Binance is still facing ongoing liquidity concerns as a result of the fall of FTX, but it is feeling confident enough to spend more than $1 billion buying out a former rival’s assets.
- Crypto exchange Binance has announced that it will purchase the assets of Voyager Digital for $1.02 billion.
- The deal comes weeks after FTX attempted to purchase this bankrupt exchange prior to its collapse.
- Voyager announced in a Monday morning press release that Binance put in the highest bid for the exchange’s assets, and that it plans to return assets to customers and creditors using the purchase.
Why it’s News
The entire cryptocurrency economy is in a precarious position, with multiple crypto exchanges facing simultaneous fears of insolvency and instability. Binance is making a move to obtain assets from one of this year’s other major collapses.
Voyager filed for bankruptcy in July 2022 and went into voluntary restructuring to redirect assets toward its investors and customers. It will face an asset purchase meeting on January 5, 2023, with respect to Chapter 11 bankruptcy laws and approval from a Bankruptcy Court. The bankruptcy affected at least 1.7 million users who are waiting for some form of access to their crypto funds.
“When FTX’s deal was announced, users were to receive an account credit alongside custody of certain cryptocurrencies that FTX supported. But weeks later, after the exposure of a multibillion-dollar balance-sheet hole forced FTX into bankruptcy, Voyager, like many other FTX acquisition targets, was left in a lurch.

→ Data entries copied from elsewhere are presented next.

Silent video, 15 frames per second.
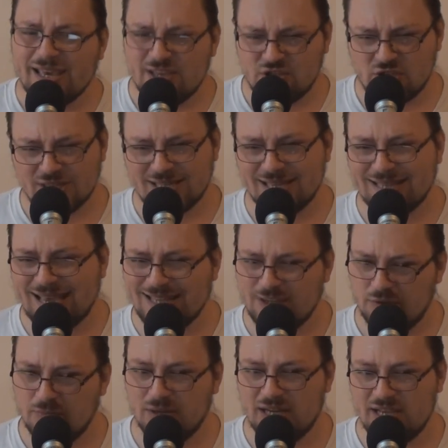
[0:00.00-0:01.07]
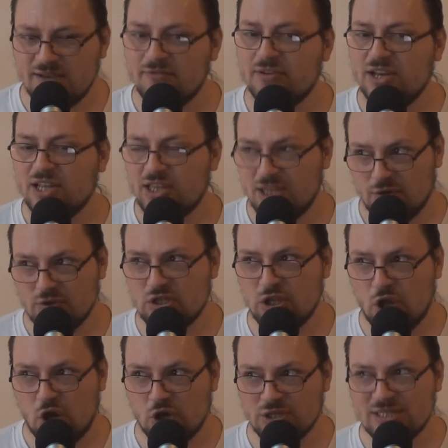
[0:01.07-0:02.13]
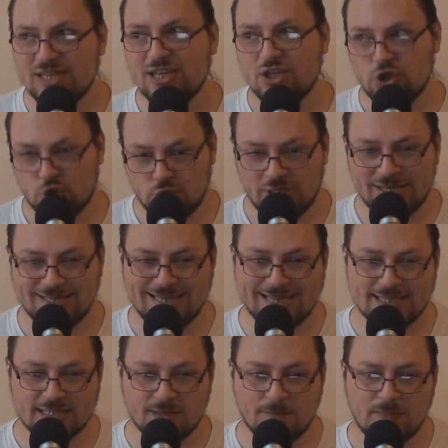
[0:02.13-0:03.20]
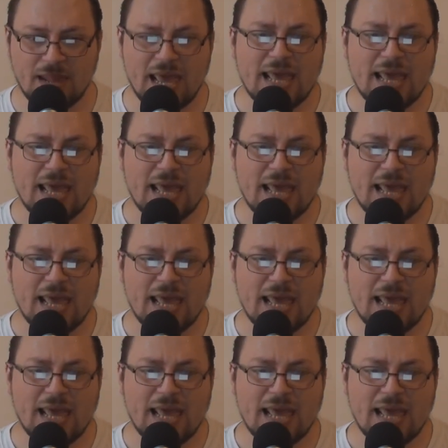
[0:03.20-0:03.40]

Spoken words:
It's just that I don't believe those laws should exist.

It is not yet clear how Voyager’s pending acquisition may impact Binance’s stake in the FTX-Alameda bankruptcy,” says CNBC.
Binance has played a major role in the past month’s collapse of one of the largest cryptocurrency exchanges in the world, FTX. The company initially offered to purchase the exchange following a liquidity crisis but backed out of the purchase.
As we previously reported, Binance has since struggled with its own reported crises, as it attempts to cool investor concerns and publicly disclose its own finances enough to divert concerns of another liquidity crisis.